In the event that Panini does not address the issue of black leadership, how do you plan to mobilize the NBA, NFL, FIFA, and other athletes to boycott the company? We hope Panini takes our concerns and requests seriously and sets an example for other corporations in similar situations moving forward. But if they ignore our concerns, we will not hesitate to organize our considerable roster of notable athletes, athletic managers, and representatives, our friends in media, the arts and entertainment, and more to illuminate the massive inequity at Panini’s executive level. Until Freedom and Black Church PAC have been organizing around issues of racial inequality at the highest levels. We have many ways to put public pressure on a company – we’ve done it many times before with great success and are ready to escalate this campaign when necessary.

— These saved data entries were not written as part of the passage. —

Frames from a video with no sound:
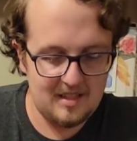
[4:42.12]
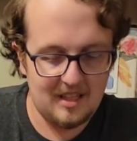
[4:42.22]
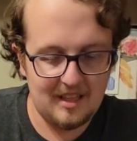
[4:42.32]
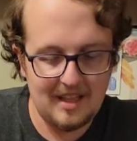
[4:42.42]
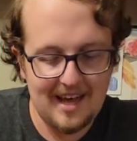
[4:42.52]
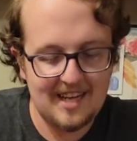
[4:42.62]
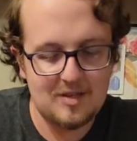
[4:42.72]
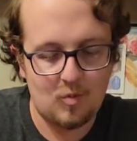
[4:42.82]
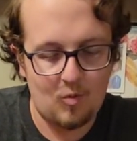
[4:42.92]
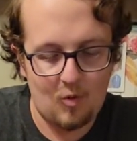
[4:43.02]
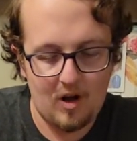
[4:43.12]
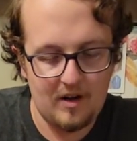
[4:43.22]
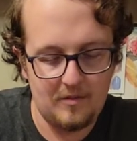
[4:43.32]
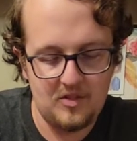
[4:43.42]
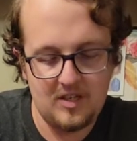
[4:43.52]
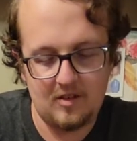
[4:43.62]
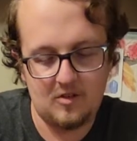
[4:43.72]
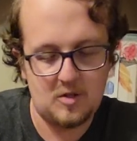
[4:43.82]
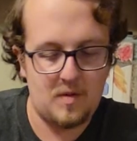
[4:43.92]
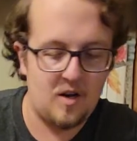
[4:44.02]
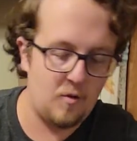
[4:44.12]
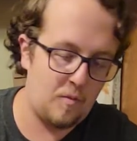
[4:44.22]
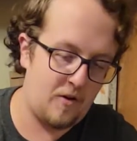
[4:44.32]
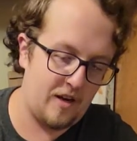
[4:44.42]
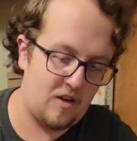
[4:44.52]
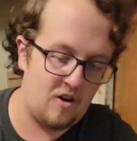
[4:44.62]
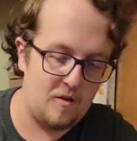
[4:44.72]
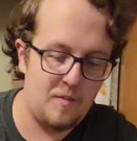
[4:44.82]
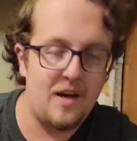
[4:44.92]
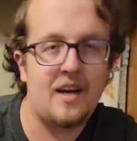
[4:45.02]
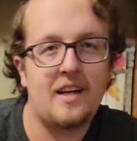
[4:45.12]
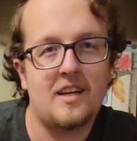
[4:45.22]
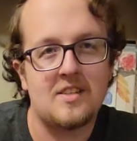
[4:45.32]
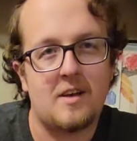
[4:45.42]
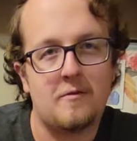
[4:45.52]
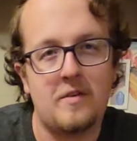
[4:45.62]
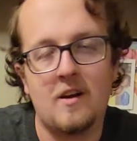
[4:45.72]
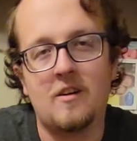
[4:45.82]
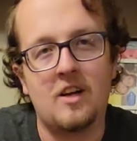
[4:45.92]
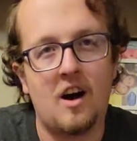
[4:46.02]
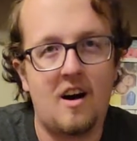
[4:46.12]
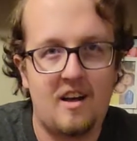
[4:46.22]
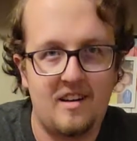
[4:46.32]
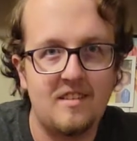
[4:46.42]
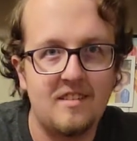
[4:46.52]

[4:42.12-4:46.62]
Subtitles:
The last one of single spell we're playing Called By because I feared God.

How do you respond to critics who argue that the focus should be on individual qualifications rather than race or ethnicity when it comes to hiring leadership positions? This is what we’d like to know – what exactly are the qualifications of senior-level positions at Panini? What is the matriculation process for Black and Brown employees, and all employees, to be promoted to senior-level positions? Why are Black and Brown employees NOT moving up? What is their hiring process? What efforts have they made to diversify their job search outreach? 


In terms of whether a candidate’s race or ethnicity matters – it seems to very much matter – to white people. What we see by the numbers is that Panini has chosen a culture and identity – almost across their executive landscape they’ve chosen the white race. Their sporting goods and trading cards use the talent, appearances, and intellectual property – more than 75% – of Black and Brown folks, yet that community is completely erased at the corporate level.